Bekämpfung der Deflation

Die Politik greift ein – mit massiven Konjunkturprogrammen. Die Notenbanken senken die Leitzinsen. Die Gefahr einer Inflation blenden die Keynesianer dabei fast vollkommen aus: Die Basisgeldmenge würde zwar erhöht werden, doch geben die Banken das Geld nicht weiter. Solange die zur Verfügung stehende Geldmenge konstant bleibe, käme es auch nicht zu einer Inflation. Als Beispiel führen die Ökonomen Japan an, wo das Zinsniveau seit Jahren sehr niedrig ist, es aber keine Inflation gibt. Außerdem könne die Politik dafür sorgen, dass die Geldmenge nach Wiederbelebung der Wirtschaft wieder abnähme.

Billiger Kredit führt zu Inflation

Langfristig könnte sich die keynesianische Sichtweise als folgenreicher Fehler entpuppen. Diese Sichtweise vertritt die österreichische Schule der Ökonomen. Aus ihrer Sicht haben Staaten sogar ein Interesse an einer Geldentwertung, da sich hiermit die Last der enormen Schuldenberge verringern lässt. Die Ursache der aktuellen Krise liegt bei den Notenbanken: Sie bestimmen die Zinsen und können die Geldmenge beliebig ausweiten. Billiger Kredit führt zu einem kurzfristigen Anstieg der Wirtschaftsleistung. Doch sobald der Bevölkerung klar wird, dass die immer größere Geldmenge zu einer Entwertung des Geldvermögens führt, wird das System irgendwann durch eine Flucht aus dem Papiergeld kollabieren. Es erscheint unrealistisch, dass alle Industriestaaten die Geldmenge bereitwillig wieder verringern. Deshalb ist es wahrscheinlich, dass mittel- bis langfristig eine Phase mit deutlich steigenden Teuerungsraten folgt. Nach Berechnungen der Citigroup treffen deflationäre Tendenzen in der Eurozone vor allem Frankreich. Auch die Schweiz als Nicht-Euro-Land weist eine negative Inflation auf. Doch schon ab Ende 2009 undAnfang 2010 wird die Entwicklung vermutlich drehen und eine Inflation entstehen: Besonders hoch ist diese Gefahr in Großbritannien – dem Heimatland von Keynes.

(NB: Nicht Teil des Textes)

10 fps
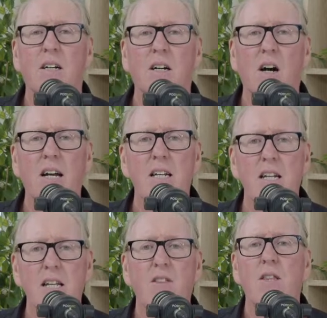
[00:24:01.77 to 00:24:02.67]
I
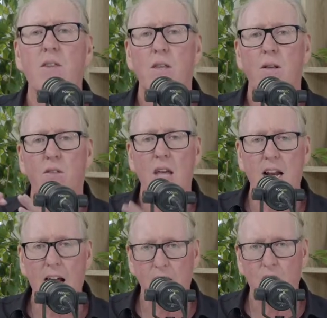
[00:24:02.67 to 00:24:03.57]
need that
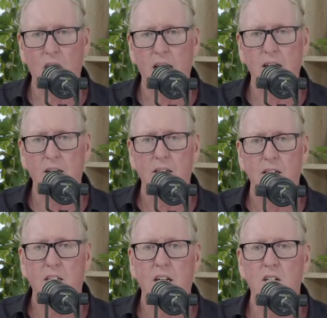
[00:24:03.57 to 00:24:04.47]
AI
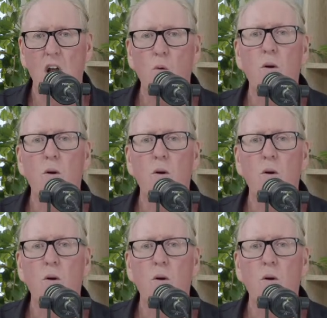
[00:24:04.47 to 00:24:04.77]
to know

Wie Anleger von Inflation profitieren

Für Anleger stellt sich die Frage, mit welchem Investment sie sich bereits im Vorfeld am besten auf diese Situation einstellen und sogar davon profitieren können. Staatsanleihen, die aktuell sehr beliebt sind, werden sich im Zuge einer Inflation aufgrund ihrer niedrigen Verzinsung kaum rentieren. Sachwerte wie Immobilien und Gold bieten zwar Schutz vor der Inflation. Der Nachteil bei ihnen: Sie binden langfristig viel Kapital. Eine Alternative dazu bieten Anleihen, deren Kupon mit einem Hebel an die Inflation gebunden ist. Die Entscheidungen wurden von der Politik bereits getroffen – es bleibt abzuwarten, wer die Zeche für die horrenden Staatsausgaben zu tragen hat und wann.

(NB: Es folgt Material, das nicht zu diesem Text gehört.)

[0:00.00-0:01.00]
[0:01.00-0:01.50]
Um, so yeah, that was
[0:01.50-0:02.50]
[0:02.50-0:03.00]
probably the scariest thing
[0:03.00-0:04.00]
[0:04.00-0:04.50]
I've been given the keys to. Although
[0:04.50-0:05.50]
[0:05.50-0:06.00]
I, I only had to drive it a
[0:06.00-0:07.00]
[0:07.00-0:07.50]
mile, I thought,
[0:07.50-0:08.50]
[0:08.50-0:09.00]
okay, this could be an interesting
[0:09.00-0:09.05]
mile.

Inflation: bezeichnet in der Volkswirtschaftslehre einen andauernden, signifikanten Anstieg des Preisniveaus. Es verändert sich also das Austauschverhältnis von Geld zu allen anderen Gütern zu Lasten des Geldes. Daher kann man unter Inflation auch eine Geldentwertung verstehen.

Deflation: bezeichnet eine starke Abnahme der Geldmenge bei gleichzeitig nachlassender Nachfrage nach Gütern und Dienstleistungen in Erwartung sinkender Preise. Eine Deflation hat in der Regel einen Preisverfall und somit einen Rückgang an Investitionsvolumen als Folge.